Recently, I got the opportunity to spend a few days in Alaska, America’s biggest state. (Sorry, Texas.) It was the 39th U.S. state I’ve visited.

Technically, I’ve visited more, as a 1-, 2- and 3-year-old traveling with my parents. But I don’t count those as I have no conscious recollection of North Dakota, South Dakota, Iowa or Minnesota. I also don’t count layovers in airports as actual state visits. However, leaving the airport for a nearby adventure to experience the state can be a fun challenge. That’s how I discovered the best pork chops I’ve ever eaten in my life, at La Wan’s Homestyle Cooking with Real Soul, in Charlotte, North Carolina.
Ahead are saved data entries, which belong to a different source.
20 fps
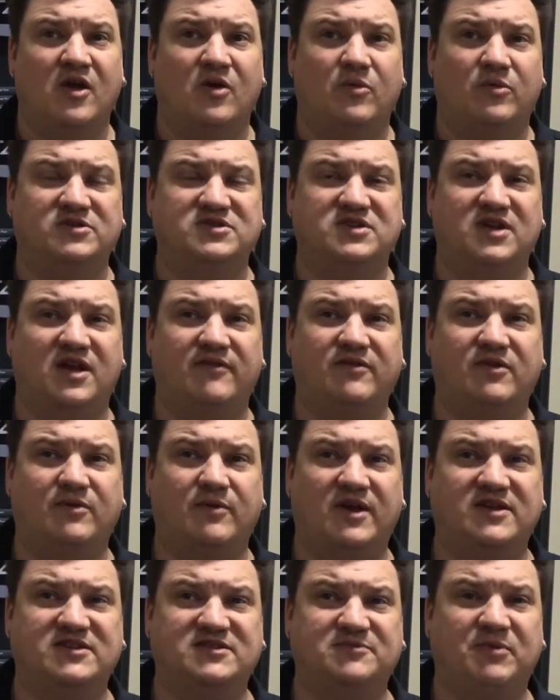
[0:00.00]
Once you have the
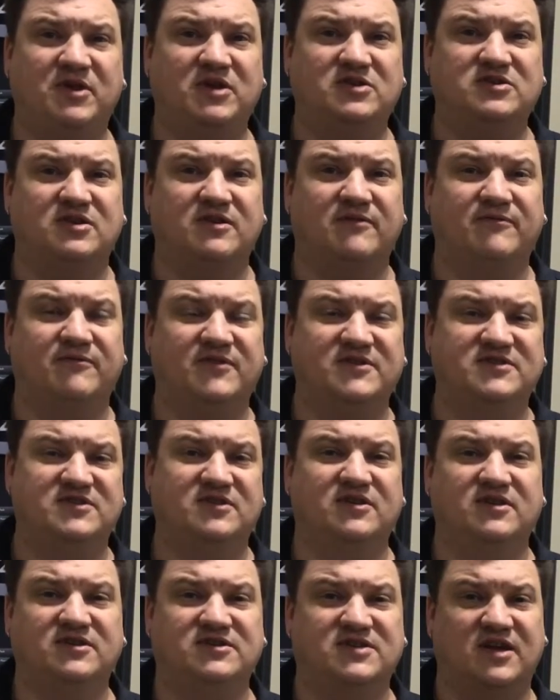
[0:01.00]
right speed, you can
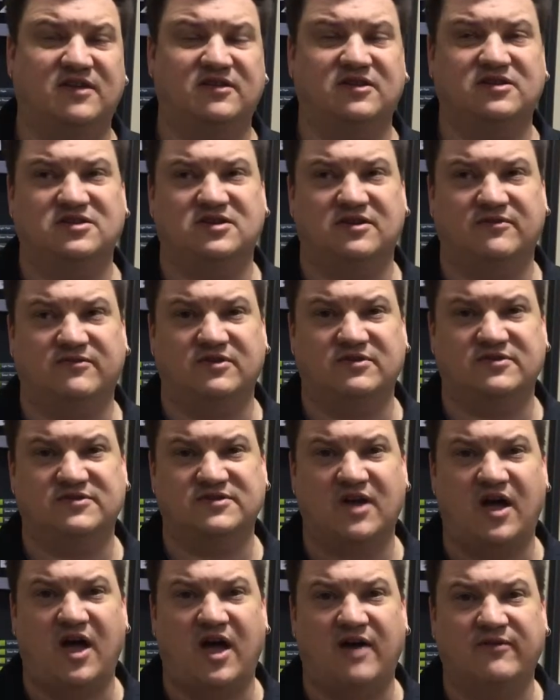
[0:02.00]
physically take the shifters
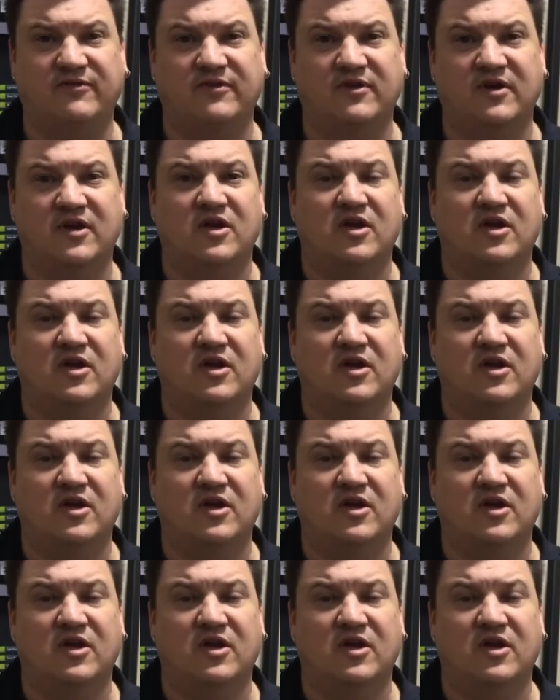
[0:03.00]
off.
However, for me, New Mexico has got a lot of states beat when it comes to certain categories.

Best State Flag? New Mexico’s red Zia symbol on the gold background is No. 1 for me. Its simple beauty, and deeper meaning give it elegance and power. There are some other states with nice flags (Colorado, Arizona, Alaska and South Carolina come to mind), but most of the others are too cluttered, with gaudy or overly detailed state seals and such.

Best State Bird? New Mexico’s roadrunner could probably take down any other state bird in competitions of skill or games of cunning. Remember, this bird can hold its own against a rattlesnake. Do you think Nevada’s mountain bluebird would really want to tangle with our roadrunner? You have to admit Idaho’s peregrine falcon is also pretty cool, but not as unique or crafty as the roadrunner.
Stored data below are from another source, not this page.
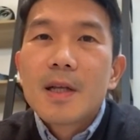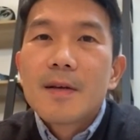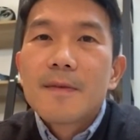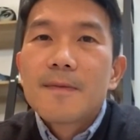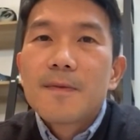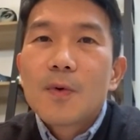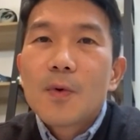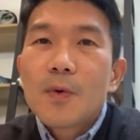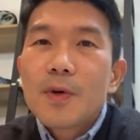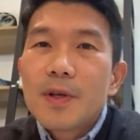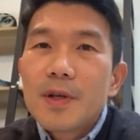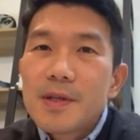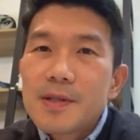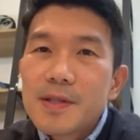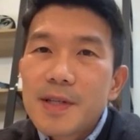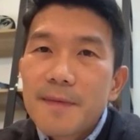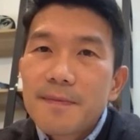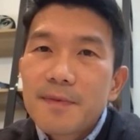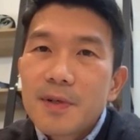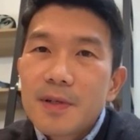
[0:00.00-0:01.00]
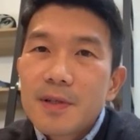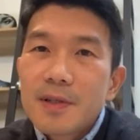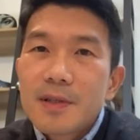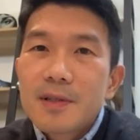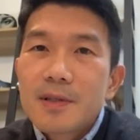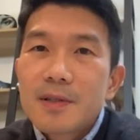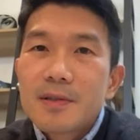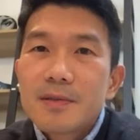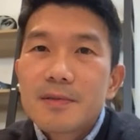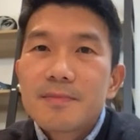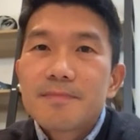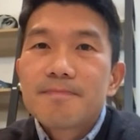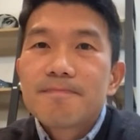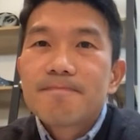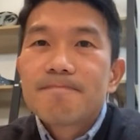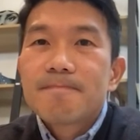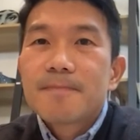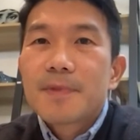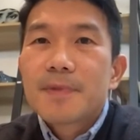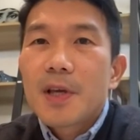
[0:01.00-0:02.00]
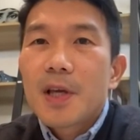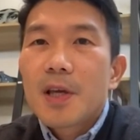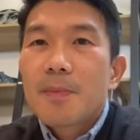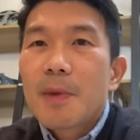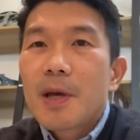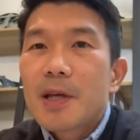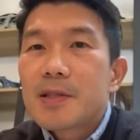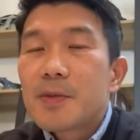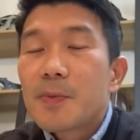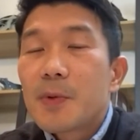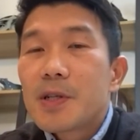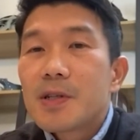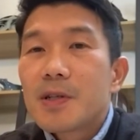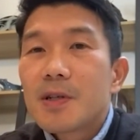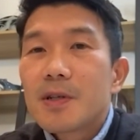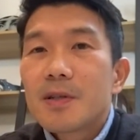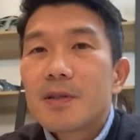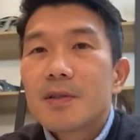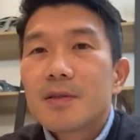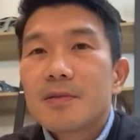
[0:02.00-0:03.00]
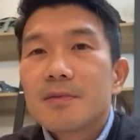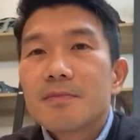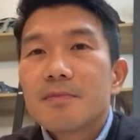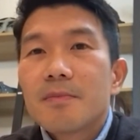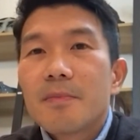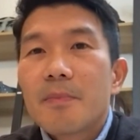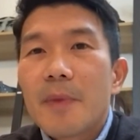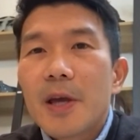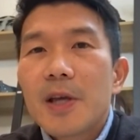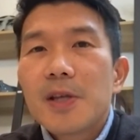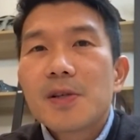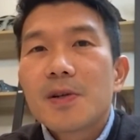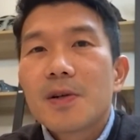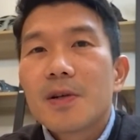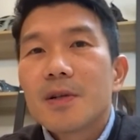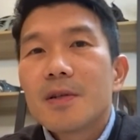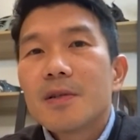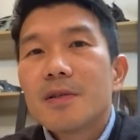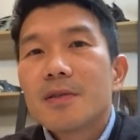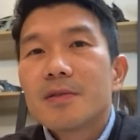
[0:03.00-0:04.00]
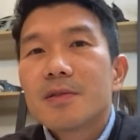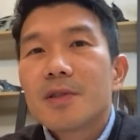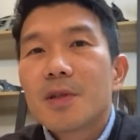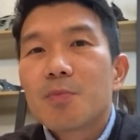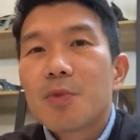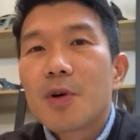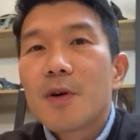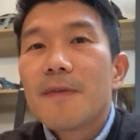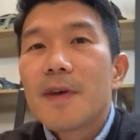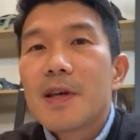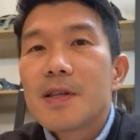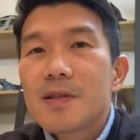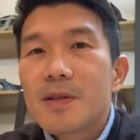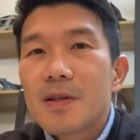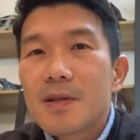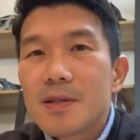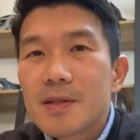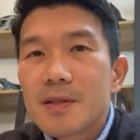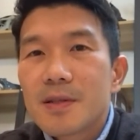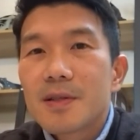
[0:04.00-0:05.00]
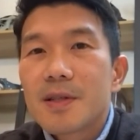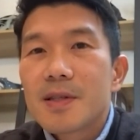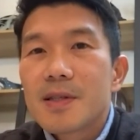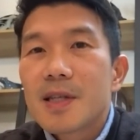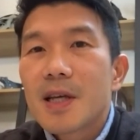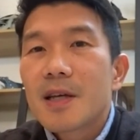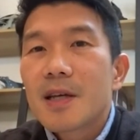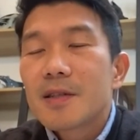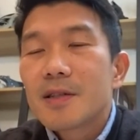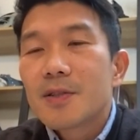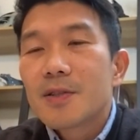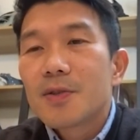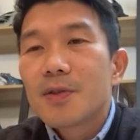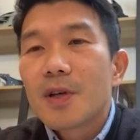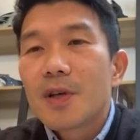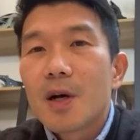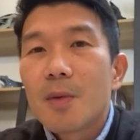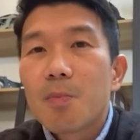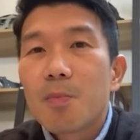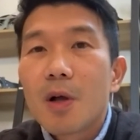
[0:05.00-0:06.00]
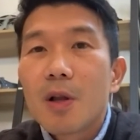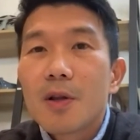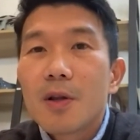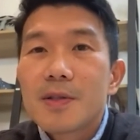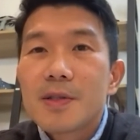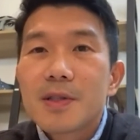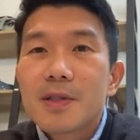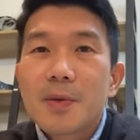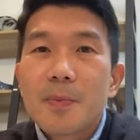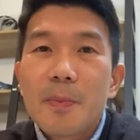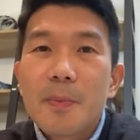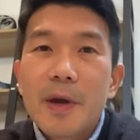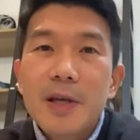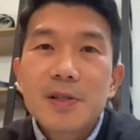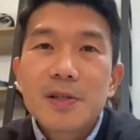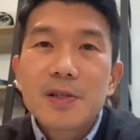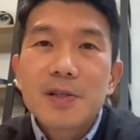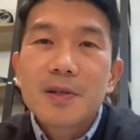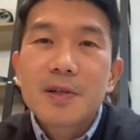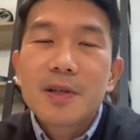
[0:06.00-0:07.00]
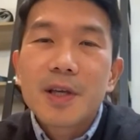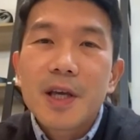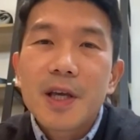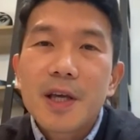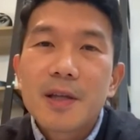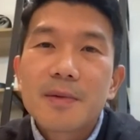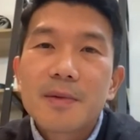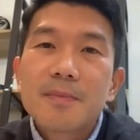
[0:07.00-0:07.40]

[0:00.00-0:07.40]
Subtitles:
4 years after they made special major, the professors decided to abolish the major again,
Best State Flower? New Mexico’s state flower is a cactus. The yucca. How cool is that? Yeah, I know, Arizona’s state flower, the saguaro blossom, also qualifies as a cactus, but that blossom is just an afterthought on the mighty saguaro. With the yucca, the flower is the star of the show. Even the most amateur photographer can come back with a frame-worthy picture by simply framing a blooming yucca against any New Mexico backdrop. A lot of states are so unconvinced, they have several state flowers. I agree, the flowers are beautiful in Hawaii, but come on guys. Just pick one.

Best State Question? New Mexico may be the only state with a state question (Red or Green?), so we’ll go ahead and claim that category too. And, while we’re at it, let’s claim the best green chile cheeseburger as well. We can debate all day and night as to the best green chile cheeseburger in New Mexico, but we can all agree on the fact that, wherever the best green chile cheeseburger in America is, it is somewhere in New Mexico.
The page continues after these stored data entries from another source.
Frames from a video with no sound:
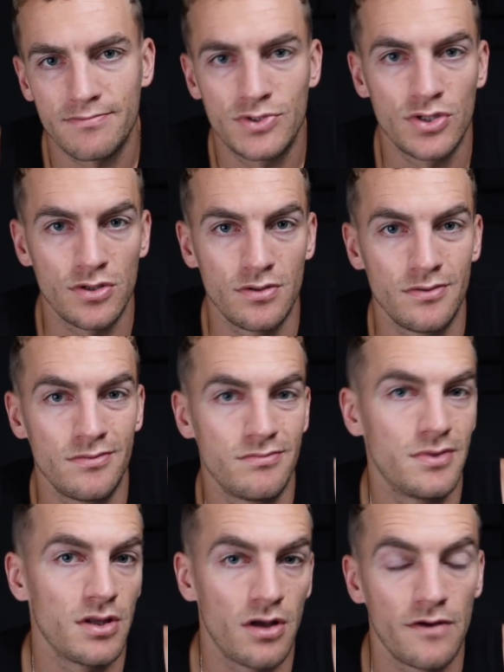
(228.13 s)
to
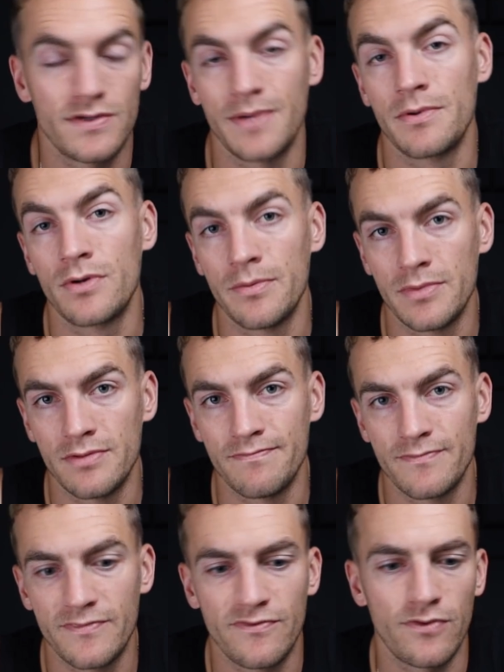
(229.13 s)
a lot of gym
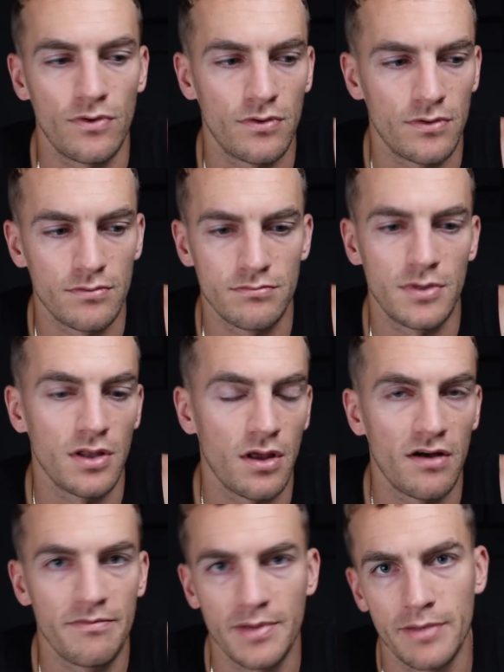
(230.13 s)
equipment for a
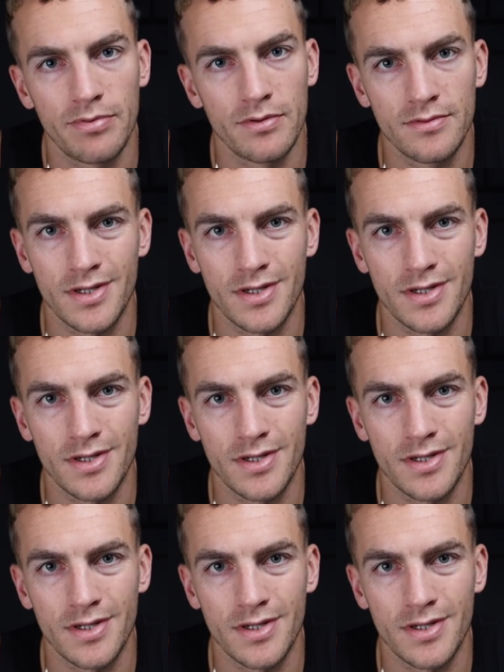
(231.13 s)
lot of people,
Best State Tree? While I love New Mexico’s piñon pine tree, I have to admit my favorite tree is the cottonwood. Yes, there are a lot of cottonwoods in New Mexico, beautifully lining our river bosques and brilliantly changing colors over intriguing shapes throughout the course of the seasons. However, the cottonwood happens to be the state tree of Kansas. Nevada’s bristlecone pine is also a very cool tree.

Random thoughts about our states: When you travel east on Interstate 10, and you see the sign that says, “El Paso 8, Beaumont 842,” that’s just Texas bragging. The only other Interstate which might have more miles in one state than I-10 in Texas could be I-5 in California. Interstate 40 in Oklahoma could be its own country music hall of fame. Here is a partial list of country music stars who grew up within 40 miles of Interstate 40 in Oklahoma: Roger Miller, Sheb Wooley, Eldon Shamblin, Blake Shelton, Garth Brooks, Vince Gill, Toby Keith, Carrie Underwood, Mel McDaniel, Reba McEntire, Woody Guthrie. Four states are not actually “states,” but were established under the term “commonwealth”: Pennsylvania, Massachusetts, Virginia and Kentucky. The Louisiana state motto is “Union, Justice and Confidence.” For purposes of my interests, though, a more apt Louisiana motto would be “Birthplace of Popeyes Fried Chicken.” Kentucky is well known for its bourbon, its horses and its basketball, but my little tour through the south-central part of the Bluegrass State (or, I guess, commonwealth) revealed more RC Cola machines and signs than I’ve ever seen concentrated in one place. Small towns in Hawaii and Alaska seem more like 1950s America towns than any I’ve ever seen; my theory is the geographical isolation has, in a way, preserved some of this old feel.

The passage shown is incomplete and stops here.